(Stored items from a collection)
--------
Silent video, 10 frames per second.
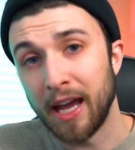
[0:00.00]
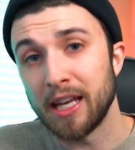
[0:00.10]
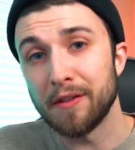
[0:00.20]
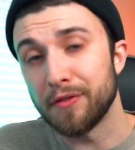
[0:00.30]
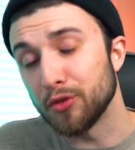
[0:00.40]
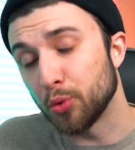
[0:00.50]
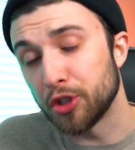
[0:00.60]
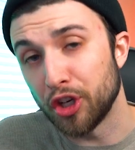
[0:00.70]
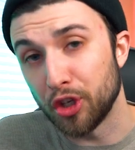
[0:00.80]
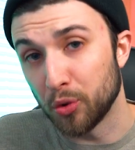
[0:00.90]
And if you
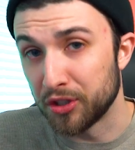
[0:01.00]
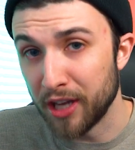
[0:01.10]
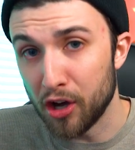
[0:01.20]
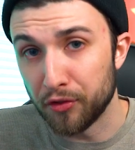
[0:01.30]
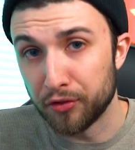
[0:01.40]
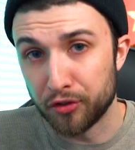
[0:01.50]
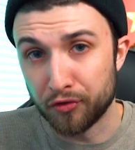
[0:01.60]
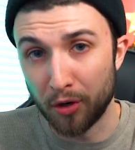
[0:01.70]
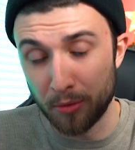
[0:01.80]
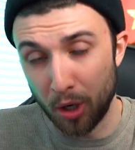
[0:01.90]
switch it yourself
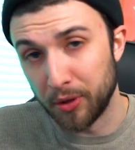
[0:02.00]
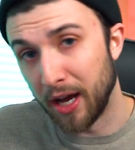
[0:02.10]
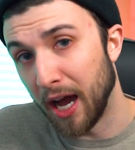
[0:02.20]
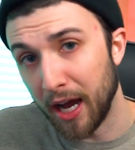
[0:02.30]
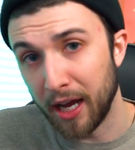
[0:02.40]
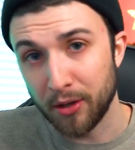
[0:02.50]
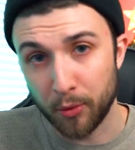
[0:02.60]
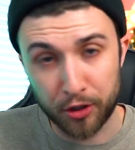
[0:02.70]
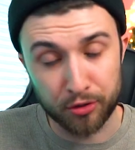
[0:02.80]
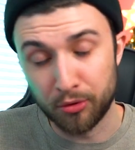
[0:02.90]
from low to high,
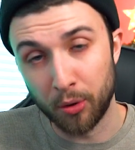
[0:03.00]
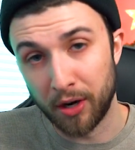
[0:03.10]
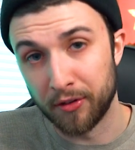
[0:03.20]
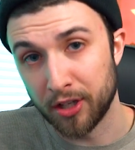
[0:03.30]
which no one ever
--------
*Exercise aim:*
Return all of the entries word for word, but omit the pictures.

*The completed task:*
Silent video, 10 frames per second.
[0:00.00]
[0:00.10]
[0:00.20]
[0:00.30]
[0:00.40]
[0:00.50]
[0:00.60]
[0:00.70]
[0:00.80]
[0:00.90]
And if you
[0:01.00]
[0:01.10]
[0:01.20]
[0:01.30]
[0:01.40]
[0:01.50]
[0:01.60]
[0:01.70]
[0:01.80]
[0:01.90]
switch it yourself
[0:02.00]
[0:02.10]
[0:02.20]
[0:02.30]
[0:02.40]
[0:02.50]
[0:02.60]
[0:02.70]
[0:02.80]
[0:02.90]
from low to high,
[0:03.00]
[0:03.10]
[0:03.20]
[0:03.30]
which no one ever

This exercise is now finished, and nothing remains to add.